Eli's Hospice Insider

Assessment:

CMS Steps Back On HEART Testing

Medicare will regroup to address pilot testing concerns before next phase.

It seems as though Medicare officials are following through on their promise to take assessment tool testing slow and steady.

Reminder: In the 2018 final rule for hospice payment, the Centers for Medicare & Medicaid Services said it was moving forward with testing of the Hospice Evaluation and Assessment Reporting Tool (HEART).

But now, CMS has announced that it’s pumping the brakes on HEART testing. To address concerns raised during the first phase of HEART testing (Pilot A), further phases of testing are delayed, a CMS official said in Medicare’s July 11 Open Door Forum for home care and hospice providers. “CMS is working diligently to retool the HEART following the lessons learned from Pilot A,” the staffer said.

The delay comes after CMS had promised to take its time with the assessment tool in last year’s rule. “Only after completion of a thorough development process over the next several years would CMS consider proposing HEART through rulemaking for implementation in the HQRP,” the rule said.

“We believe our tentative development process to be aligned with commenters’ recommendations for a thorough and iterative testing approach, allowing ample opportunity for the refinement of HEART prior to implementation.”

CMS held a Technical Expert Panel about HEART last November and conducted Pilot A testing in January and February. It had expected to conduct Pilot B testing from June to September 2018, before scheduling a nationwide pilot test (see Eli’s Hospice Insider, Vol. 10, No. 12).

Now, CMS is aiming for “significant interaction between CMS and stakeholders, as we want the hospice assessment tool to meet stakeholder needs and be supported by users,” it says on the HEART web page. “Our goal is to have a hospice assessment tool that enables providers to use it as part of the plan of care and CMS to calculate quality measures based on the data.”

CMS plans to solicit comments from the public by holding Special Open Door Forums. The first is scheduled for September and a second for December. Keep an eye on the HQRP spotlight web page at www.cms.gov/Medicare/Quality-Initiatives-Patient-Assessment-Instruments/Hospice-Quality-Reporting/Spotlight.html for more forum details as they approach, the CMS source said in the July 11 forum.

But don’t mistake the delay as a signal that CMS is going to give up on the project.
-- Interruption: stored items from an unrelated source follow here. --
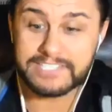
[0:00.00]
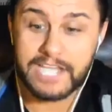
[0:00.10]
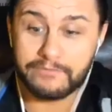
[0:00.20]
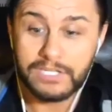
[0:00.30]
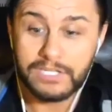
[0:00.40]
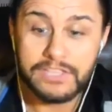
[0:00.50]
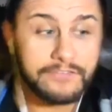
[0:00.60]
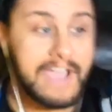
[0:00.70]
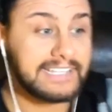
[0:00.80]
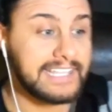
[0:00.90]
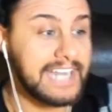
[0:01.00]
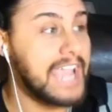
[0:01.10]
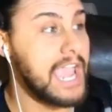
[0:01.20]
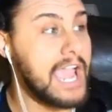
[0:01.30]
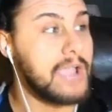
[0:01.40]
that's conv- the fact that
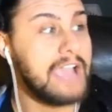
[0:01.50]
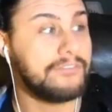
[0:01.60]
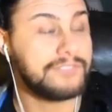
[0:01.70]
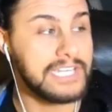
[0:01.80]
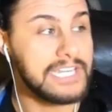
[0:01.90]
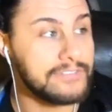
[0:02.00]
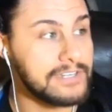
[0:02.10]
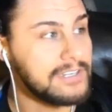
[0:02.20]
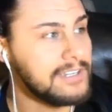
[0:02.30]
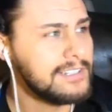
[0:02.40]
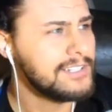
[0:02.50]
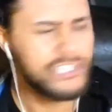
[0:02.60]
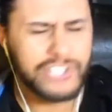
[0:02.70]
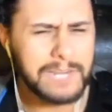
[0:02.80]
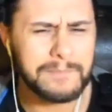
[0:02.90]
I I have to even
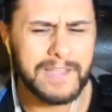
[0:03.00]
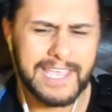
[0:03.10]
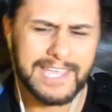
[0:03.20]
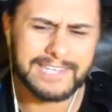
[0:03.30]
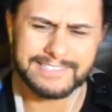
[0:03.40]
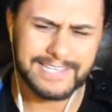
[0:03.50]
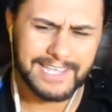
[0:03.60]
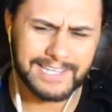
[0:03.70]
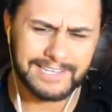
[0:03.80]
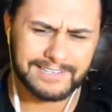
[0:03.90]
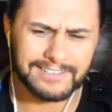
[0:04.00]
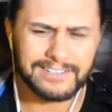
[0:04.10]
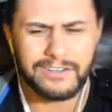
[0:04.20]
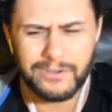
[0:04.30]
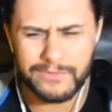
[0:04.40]
shake my head and say,
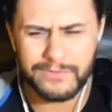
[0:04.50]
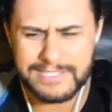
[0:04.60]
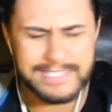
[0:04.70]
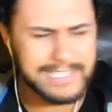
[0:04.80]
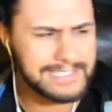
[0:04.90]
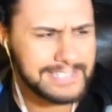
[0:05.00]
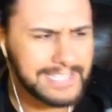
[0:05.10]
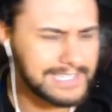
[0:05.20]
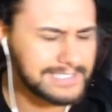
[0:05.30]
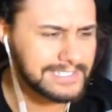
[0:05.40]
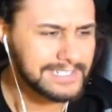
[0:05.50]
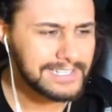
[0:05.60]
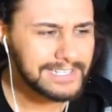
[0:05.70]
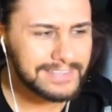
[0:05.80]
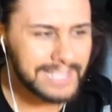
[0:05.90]
"Oh, this, this, this."
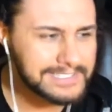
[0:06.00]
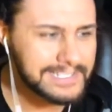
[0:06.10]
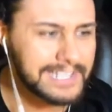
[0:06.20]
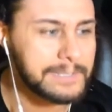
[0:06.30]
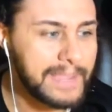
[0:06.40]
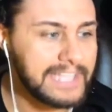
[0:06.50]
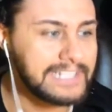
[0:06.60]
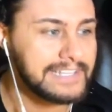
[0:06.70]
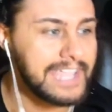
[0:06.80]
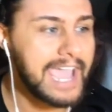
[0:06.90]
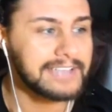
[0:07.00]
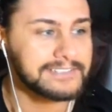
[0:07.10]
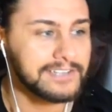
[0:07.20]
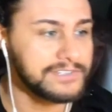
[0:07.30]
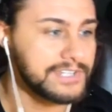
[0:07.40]
That's that's a pain in the
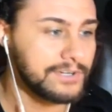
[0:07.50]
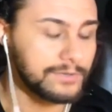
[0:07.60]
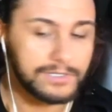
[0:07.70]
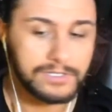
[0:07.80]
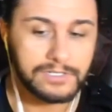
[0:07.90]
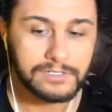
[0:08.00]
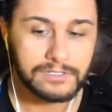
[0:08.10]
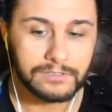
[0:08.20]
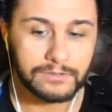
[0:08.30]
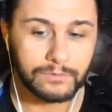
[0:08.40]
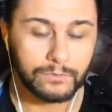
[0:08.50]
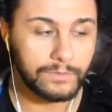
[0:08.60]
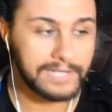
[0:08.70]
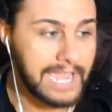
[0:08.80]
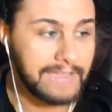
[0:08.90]
ass. Also,
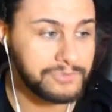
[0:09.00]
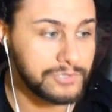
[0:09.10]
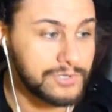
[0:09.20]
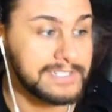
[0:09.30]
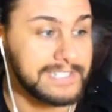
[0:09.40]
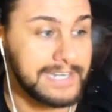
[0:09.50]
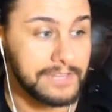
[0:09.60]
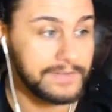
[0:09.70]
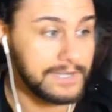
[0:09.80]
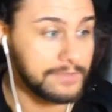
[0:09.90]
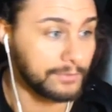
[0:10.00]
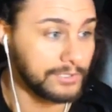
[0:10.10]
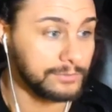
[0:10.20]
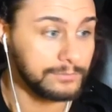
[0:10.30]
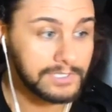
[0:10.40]
we have to address an elephant in the
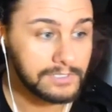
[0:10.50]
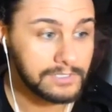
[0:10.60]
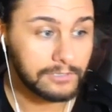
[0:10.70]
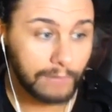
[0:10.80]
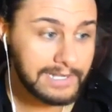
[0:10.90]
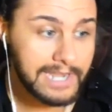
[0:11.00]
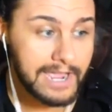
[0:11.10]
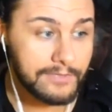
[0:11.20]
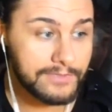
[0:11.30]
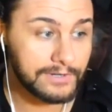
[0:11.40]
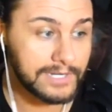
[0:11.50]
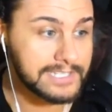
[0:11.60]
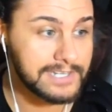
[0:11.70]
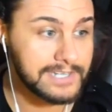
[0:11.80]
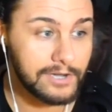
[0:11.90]
room. Right now, there
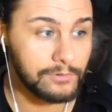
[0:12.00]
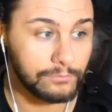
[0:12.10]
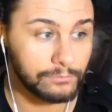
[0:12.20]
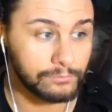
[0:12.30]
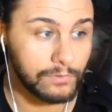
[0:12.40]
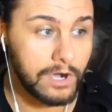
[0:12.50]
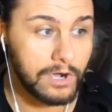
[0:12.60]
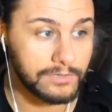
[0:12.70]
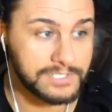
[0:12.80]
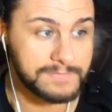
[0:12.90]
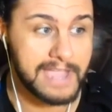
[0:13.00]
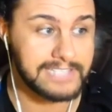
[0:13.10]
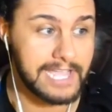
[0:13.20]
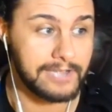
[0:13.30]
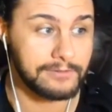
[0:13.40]
is no Raw or
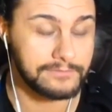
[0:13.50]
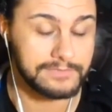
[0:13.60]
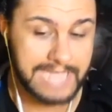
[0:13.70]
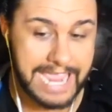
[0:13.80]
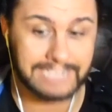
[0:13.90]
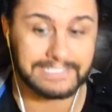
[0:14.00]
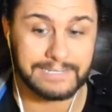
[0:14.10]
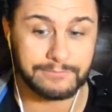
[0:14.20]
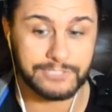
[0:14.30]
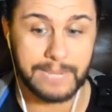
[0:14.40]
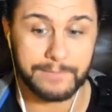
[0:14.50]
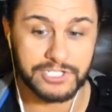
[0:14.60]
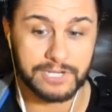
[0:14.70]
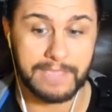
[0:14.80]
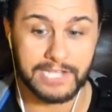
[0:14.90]
SmackDown tag team
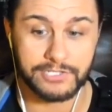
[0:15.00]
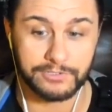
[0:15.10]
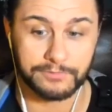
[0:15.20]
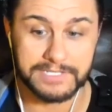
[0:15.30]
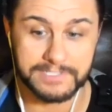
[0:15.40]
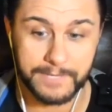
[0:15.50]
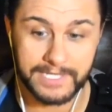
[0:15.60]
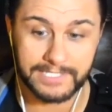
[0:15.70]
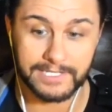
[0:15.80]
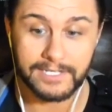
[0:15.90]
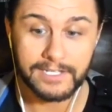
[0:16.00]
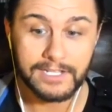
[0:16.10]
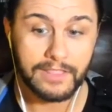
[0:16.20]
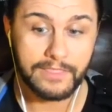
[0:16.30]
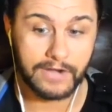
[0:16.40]
championship match on WrestleMania.
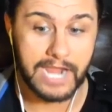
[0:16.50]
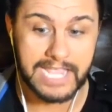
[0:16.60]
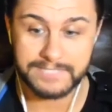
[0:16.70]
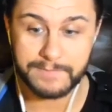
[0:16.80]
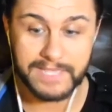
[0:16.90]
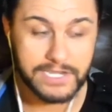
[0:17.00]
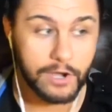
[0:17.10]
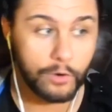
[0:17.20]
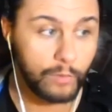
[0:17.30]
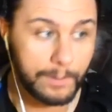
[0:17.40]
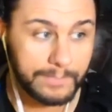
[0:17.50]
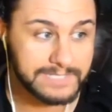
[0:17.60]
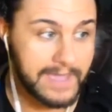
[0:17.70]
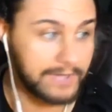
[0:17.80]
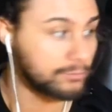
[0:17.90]
There has been no
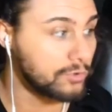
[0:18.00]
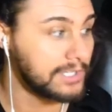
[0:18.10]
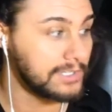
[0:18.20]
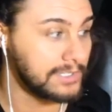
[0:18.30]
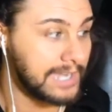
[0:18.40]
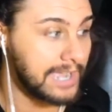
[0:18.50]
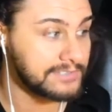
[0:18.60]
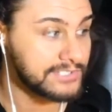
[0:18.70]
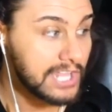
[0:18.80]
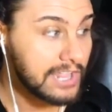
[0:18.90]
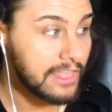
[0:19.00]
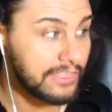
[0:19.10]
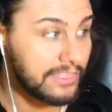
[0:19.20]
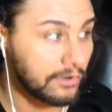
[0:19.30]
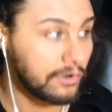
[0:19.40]
women's battle royal announced.
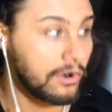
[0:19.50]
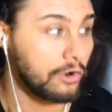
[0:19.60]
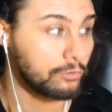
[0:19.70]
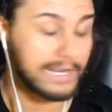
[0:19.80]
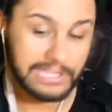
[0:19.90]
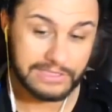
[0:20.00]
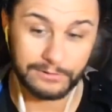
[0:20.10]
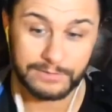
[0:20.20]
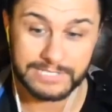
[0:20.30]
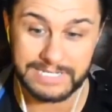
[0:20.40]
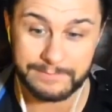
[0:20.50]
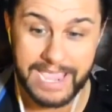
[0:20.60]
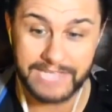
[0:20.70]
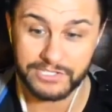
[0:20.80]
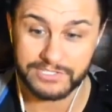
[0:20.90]
There are already 13
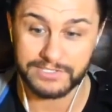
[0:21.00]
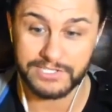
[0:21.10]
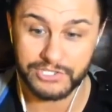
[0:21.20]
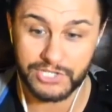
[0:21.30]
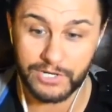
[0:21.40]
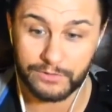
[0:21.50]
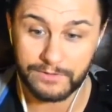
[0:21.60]
matches on this show.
“Hospice is currently the only PAC setting without a CMS-mandated assessment instrument,” CMS says on its newly created HEART web page. “While it must be recognized that hospice care differs from other post-acute care (PAC) settings, there is a need to create a comprehensive assessment instrument for hospice careto align with other [PAC] settings, where feasible and practical.”

Hospice experts predict that the HEART tool will eventually lead to a case mix payment system for hospice patients, and even Value-Based Purchasing eventually.

You may get some hints about what HEART will ultimately look like from the TEP report about the November meeting.

For example: CMS originally thought to require a HEART reassessment “at short, pre-specified intervals (e.g., every 15 days),” the TEP report indicates. “Both the Clinical Committee and the TEP strongly disagreed” with that idea. “We will therefore not be pilot testing an interim assessment at a short, pre-specified interval,” CMS concluded in the report.

Other issues raised in the report were minimizing the reporting burden for imminently dying patients, potential data discrepancies between skilled nursing facility and hospice assessments for nursing home residents, and who should complete HEART — an admission nurse, case management nurse, and/or social worker.

Resources: More information, including a link to the TEP report, is at www.cms.gov/Medicare/Quality-Initiatives-Patient-Assessment-Instruments/Hospice-Quality-Reporting/HEART.html.